TASK ITEM
Repeat the following entries exactly, excluding pictures.

EXTRACTED RECORDS
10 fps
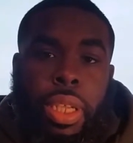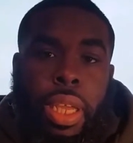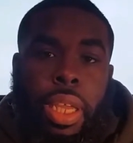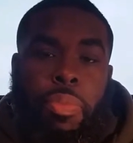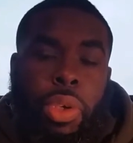
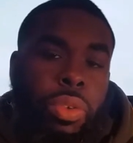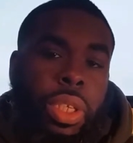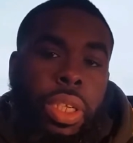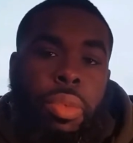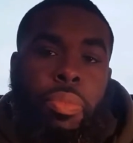and
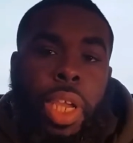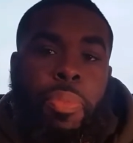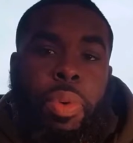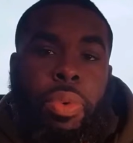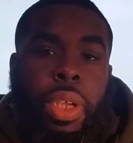music bring
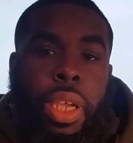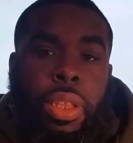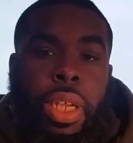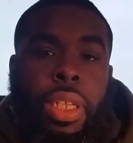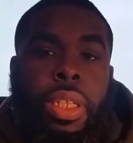people
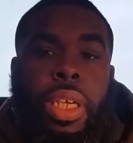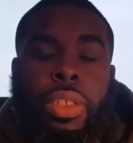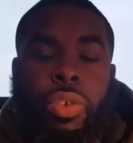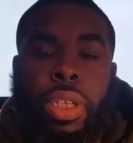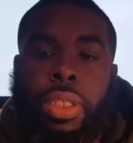together, and it does
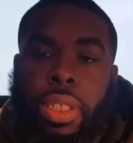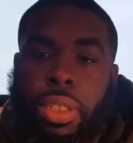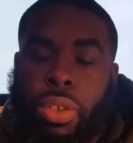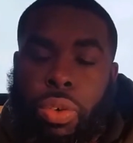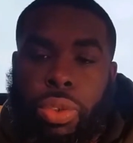
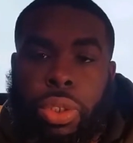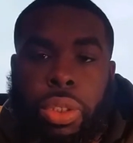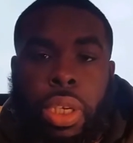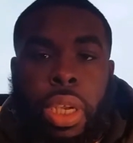transcend cultures.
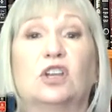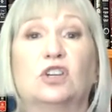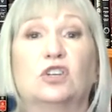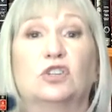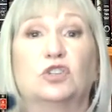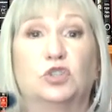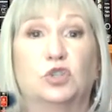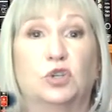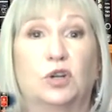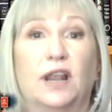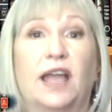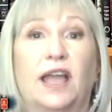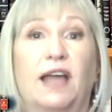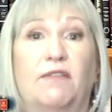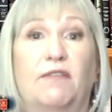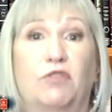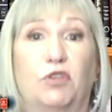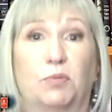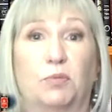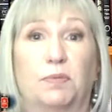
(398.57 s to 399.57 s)
should
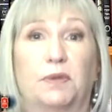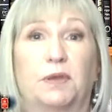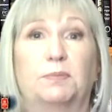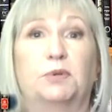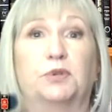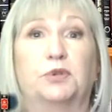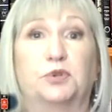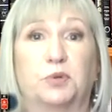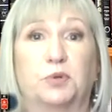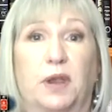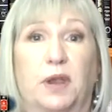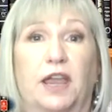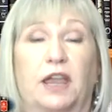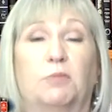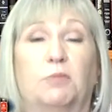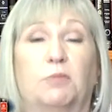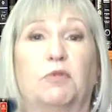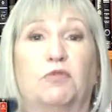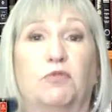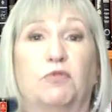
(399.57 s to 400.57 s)
have their people
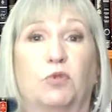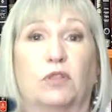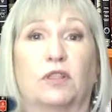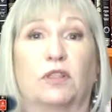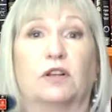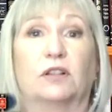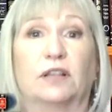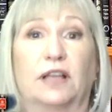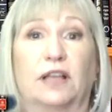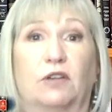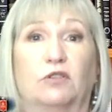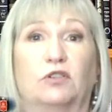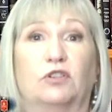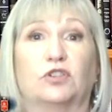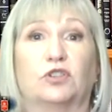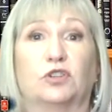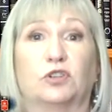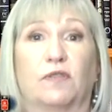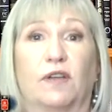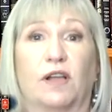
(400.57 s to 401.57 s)
trained before they're allowed to
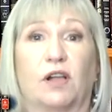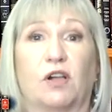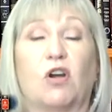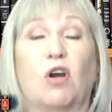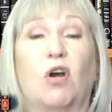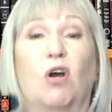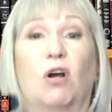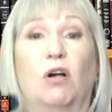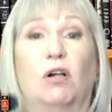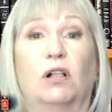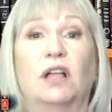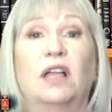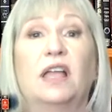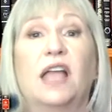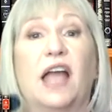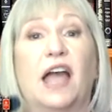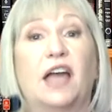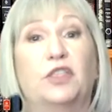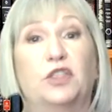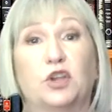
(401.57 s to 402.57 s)
serve alcohol,
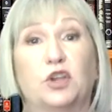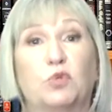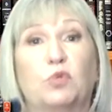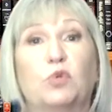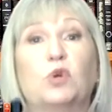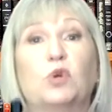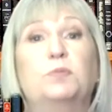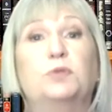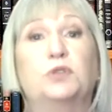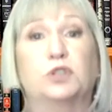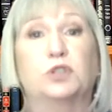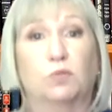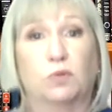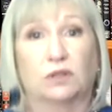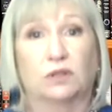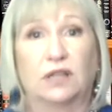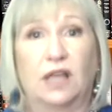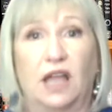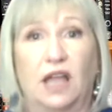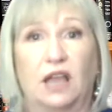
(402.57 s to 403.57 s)
and the group should
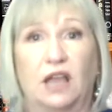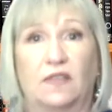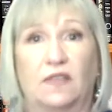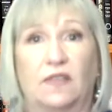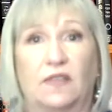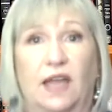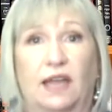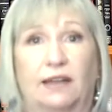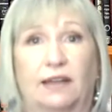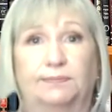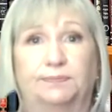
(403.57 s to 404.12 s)
rely on them.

RESULT BELOW
10 fps
and
music bring
people
together, and it does
transcend cultures.
(398.57 s to 399.57 s)
should
(399.57 s to 400.57 s)
have their people
(400.57 s to 401.57 s)
trained before they're allowed to
(401.57 s to 402.57 s)
serve alcohol,
(402.57 s to 403.57 s)
and the group should
(403.57 s to 404.12 s)
rely on them.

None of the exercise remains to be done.